La objeción del Ejecutivo se basa en la vetación de la ley en 2025 y en la posterior insistencia del Congreso para su sanción. En el decreto 647/2025, el oficialismo sostuvo que la norma quedaba suspendida en su ejecución por aplicación del artículo 5 de la ley 24.629, hasta que el Congreso definiera las fuentes de financiamiento.
Este argumento fue rechazado previamente por la Cámara en lo Contencioso Administrativo Federal, que confirmó una cautelar ordenando al Estado cumplir inmediatamente con los artículos 5 y 6 de la ley 27.795, relacionados con la actualización salarial de docentes y becas. Sin embargo, el Gobierno mantiene su defensa, buscando ganar tiempo y asegurar que la implementación se ajuste a la disponibilidad presupuestaria.
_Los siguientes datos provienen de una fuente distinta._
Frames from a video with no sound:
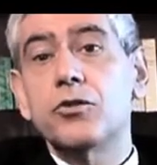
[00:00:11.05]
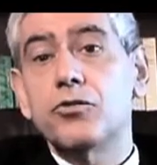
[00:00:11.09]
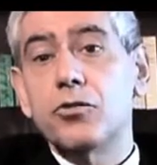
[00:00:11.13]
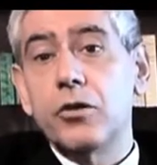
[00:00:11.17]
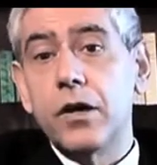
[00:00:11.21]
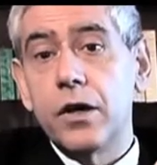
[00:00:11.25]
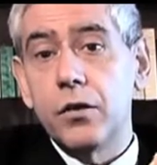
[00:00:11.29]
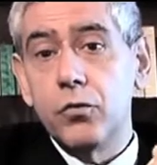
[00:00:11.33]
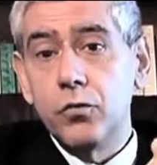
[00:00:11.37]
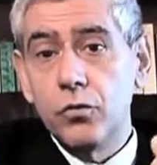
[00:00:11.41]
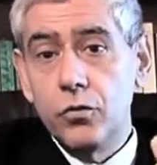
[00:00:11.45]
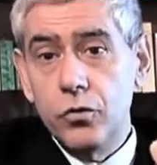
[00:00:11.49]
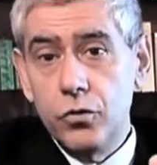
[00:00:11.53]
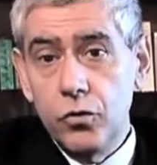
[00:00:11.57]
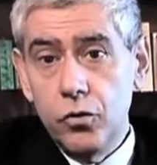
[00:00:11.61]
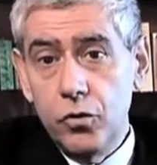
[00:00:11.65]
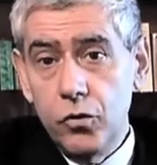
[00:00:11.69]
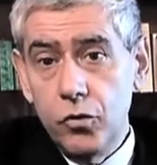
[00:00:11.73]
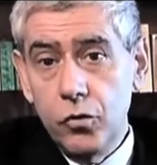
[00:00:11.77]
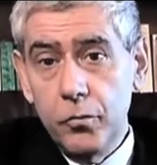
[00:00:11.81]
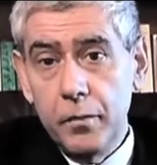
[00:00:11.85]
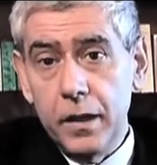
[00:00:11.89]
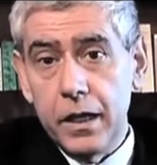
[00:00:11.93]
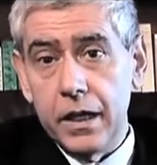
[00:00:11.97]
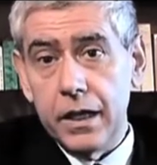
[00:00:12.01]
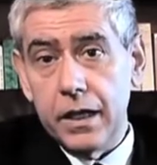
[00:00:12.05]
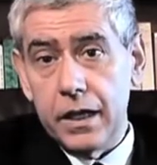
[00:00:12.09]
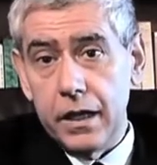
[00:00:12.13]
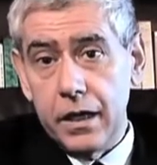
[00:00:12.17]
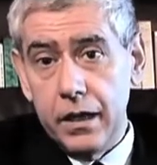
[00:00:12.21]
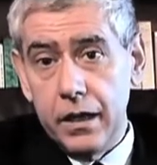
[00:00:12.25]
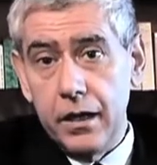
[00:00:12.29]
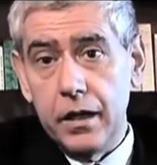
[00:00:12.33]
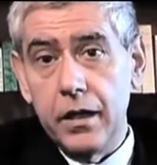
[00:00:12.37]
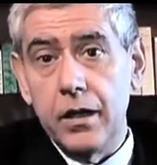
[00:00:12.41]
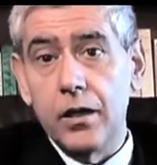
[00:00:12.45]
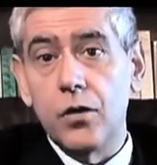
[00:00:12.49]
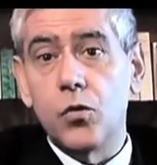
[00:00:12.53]
cioè un nome
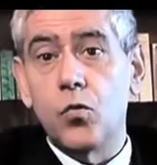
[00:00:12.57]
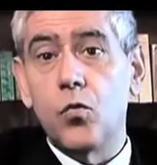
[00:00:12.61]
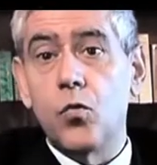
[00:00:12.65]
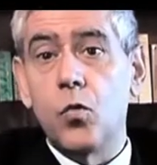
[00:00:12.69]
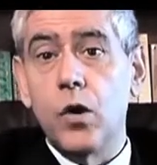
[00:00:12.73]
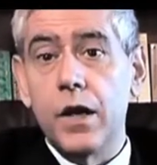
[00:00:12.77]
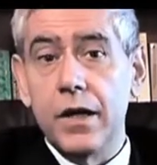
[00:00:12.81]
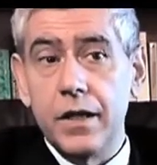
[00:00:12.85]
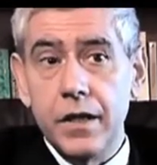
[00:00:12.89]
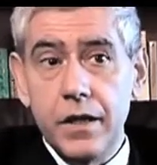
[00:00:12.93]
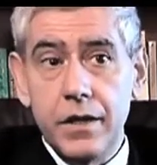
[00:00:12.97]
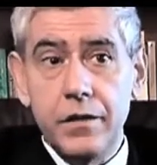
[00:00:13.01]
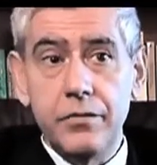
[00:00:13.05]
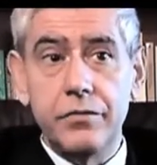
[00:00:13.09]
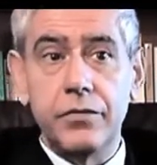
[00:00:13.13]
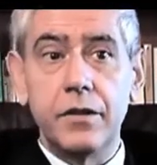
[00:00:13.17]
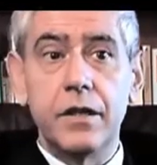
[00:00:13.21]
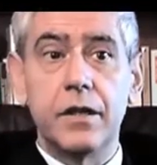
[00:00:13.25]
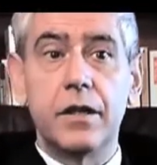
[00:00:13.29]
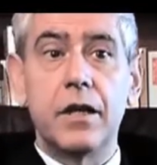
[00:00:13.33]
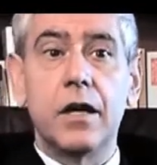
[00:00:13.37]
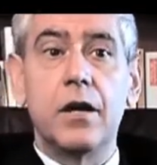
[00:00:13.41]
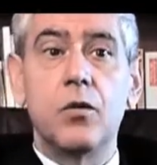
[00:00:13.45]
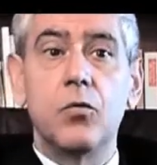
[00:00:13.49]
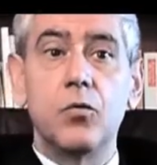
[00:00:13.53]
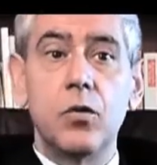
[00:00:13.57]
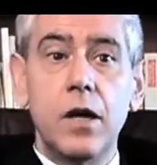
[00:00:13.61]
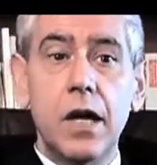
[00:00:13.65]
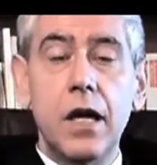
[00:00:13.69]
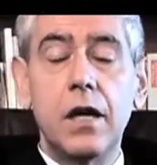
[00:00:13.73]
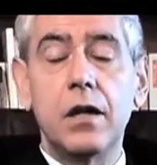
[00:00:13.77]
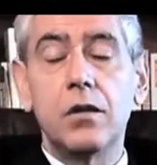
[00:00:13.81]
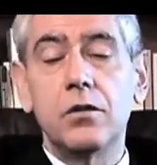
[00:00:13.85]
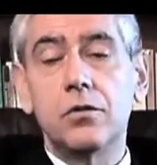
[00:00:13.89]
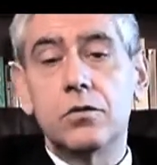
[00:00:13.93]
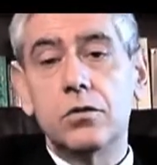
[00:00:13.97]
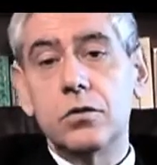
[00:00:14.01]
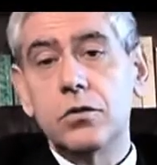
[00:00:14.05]
che qualifica un
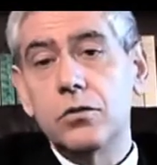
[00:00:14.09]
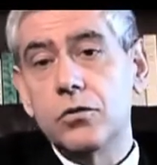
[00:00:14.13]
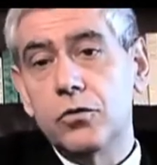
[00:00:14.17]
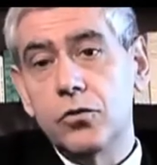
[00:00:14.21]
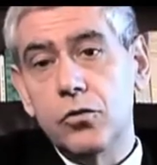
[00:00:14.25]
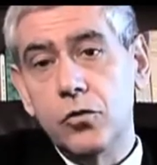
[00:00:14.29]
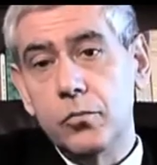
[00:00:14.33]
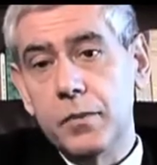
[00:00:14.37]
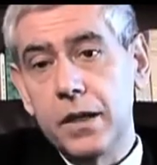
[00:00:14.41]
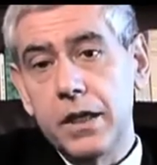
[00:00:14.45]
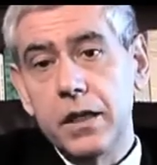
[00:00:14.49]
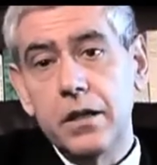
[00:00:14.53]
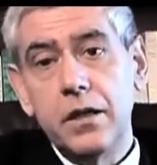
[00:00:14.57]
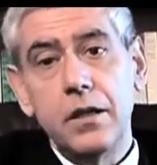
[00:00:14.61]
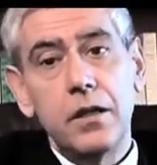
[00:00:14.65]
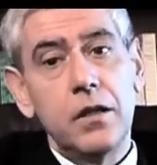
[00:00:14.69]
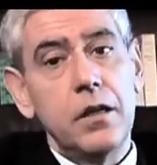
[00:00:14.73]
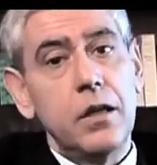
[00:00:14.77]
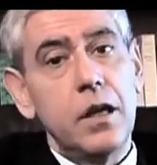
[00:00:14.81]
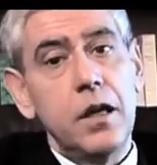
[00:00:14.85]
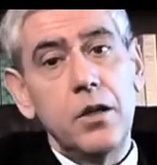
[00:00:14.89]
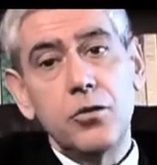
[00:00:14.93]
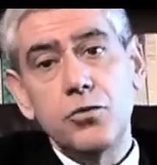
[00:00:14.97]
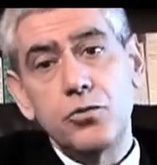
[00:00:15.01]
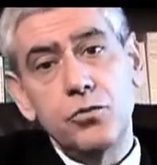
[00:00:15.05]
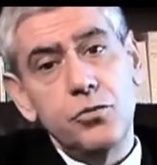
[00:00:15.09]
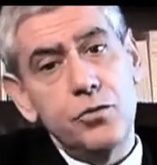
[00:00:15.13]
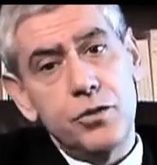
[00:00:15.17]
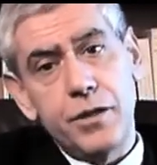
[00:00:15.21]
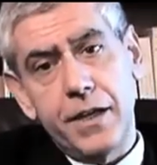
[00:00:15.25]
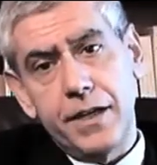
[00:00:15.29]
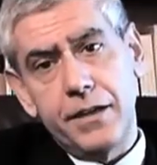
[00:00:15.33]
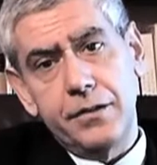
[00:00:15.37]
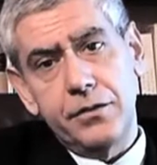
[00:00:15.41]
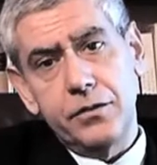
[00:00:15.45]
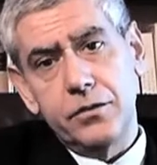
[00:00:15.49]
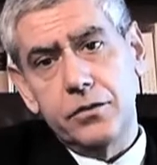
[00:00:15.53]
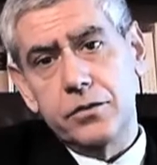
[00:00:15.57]
altro nome
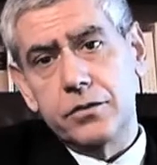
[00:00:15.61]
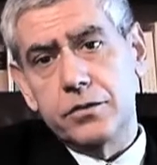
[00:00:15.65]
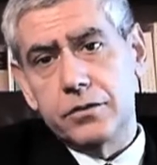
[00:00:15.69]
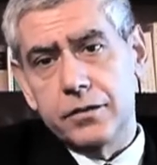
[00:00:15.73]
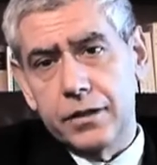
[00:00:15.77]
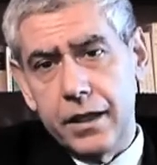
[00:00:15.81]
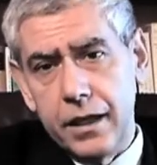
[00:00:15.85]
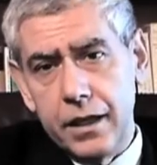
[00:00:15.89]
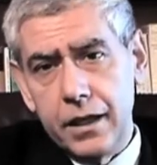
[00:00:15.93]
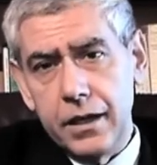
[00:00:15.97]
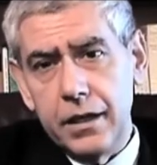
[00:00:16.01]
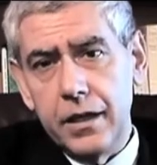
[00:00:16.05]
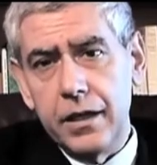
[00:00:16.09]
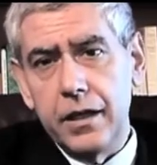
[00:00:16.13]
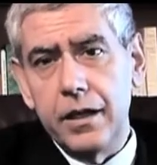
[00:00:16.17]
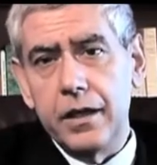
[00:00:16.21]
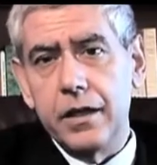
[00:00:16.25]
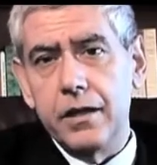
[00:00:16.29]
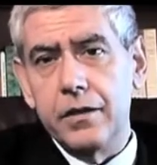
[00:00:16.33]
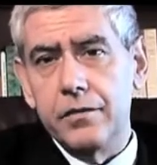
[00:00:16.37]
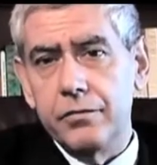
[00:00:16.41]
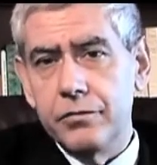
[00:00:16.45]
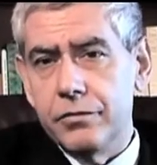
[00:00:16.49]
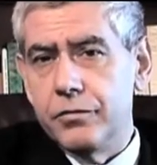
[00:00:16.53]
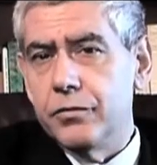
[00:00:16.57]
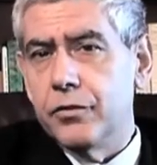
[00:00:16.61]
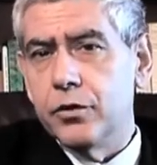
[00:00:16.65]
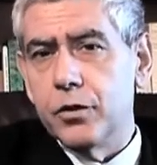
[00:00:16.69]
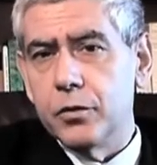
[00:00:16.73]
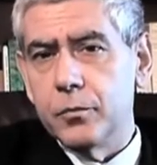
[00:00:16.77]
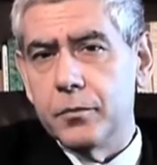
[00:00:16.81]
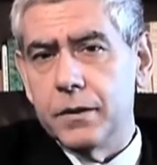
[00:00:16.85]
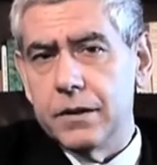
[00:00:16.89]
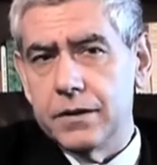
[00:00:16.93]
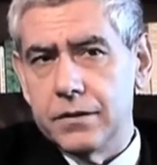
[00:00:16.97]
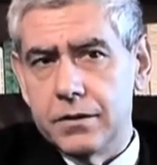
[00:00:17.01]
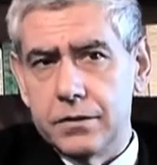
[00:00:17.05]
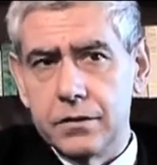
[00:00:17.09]
aggiungendo delle
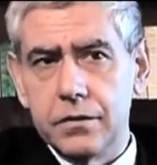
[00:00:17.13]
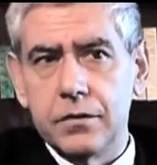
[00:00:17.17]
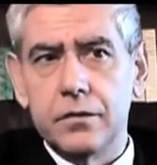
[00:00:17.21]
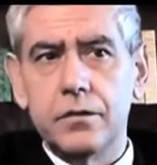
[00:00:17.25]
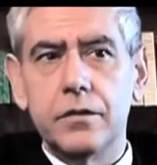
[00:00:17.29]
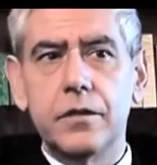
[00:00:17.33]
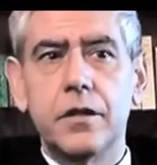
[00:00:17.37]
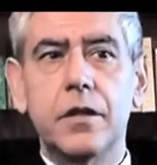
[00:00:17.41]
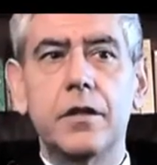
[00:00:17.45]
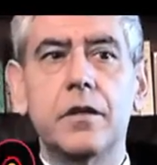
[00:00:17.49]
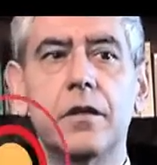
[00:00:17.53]
informazioni.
Desde la Casa Rosada, se insiste en la necesidad de adecuar la ley al presupuesto nacional para evitar déficit anual, proponiendo una nueva norma para modificar su costo fiscal. Mientras tanto, el Ejecutivo afirma que actualizará las partidas universitarias y cumplirá con erogaciones mensuales, no un desembolso único.
Fuentes de la Universidad de Buenos Aires (UBA) prevén que la erogación será mensual y no incluirá un pago retroactivo pleno. Sin embargo, la incertidumbre persiste debido a la posible demora en la implementación tras la apelación judicial. Paralelamente, el Gobierno impulsa un per saltum ante la Corte Suprema para revertir la suspensión de parte de la reforma laboral, involucrando al máximo tribunal en dos disputas de alto impacto político.
La disputa refleja la tensión entre el Ejecutivo y el Congreso en temas presupuestarios, mientras la Corte Suprema se convierte en un escenario clave para resolver conflictos legales de alto voltaje. La resolución de este caso podría marcar un precedente importante para futuras normas y su aplicación inmediata.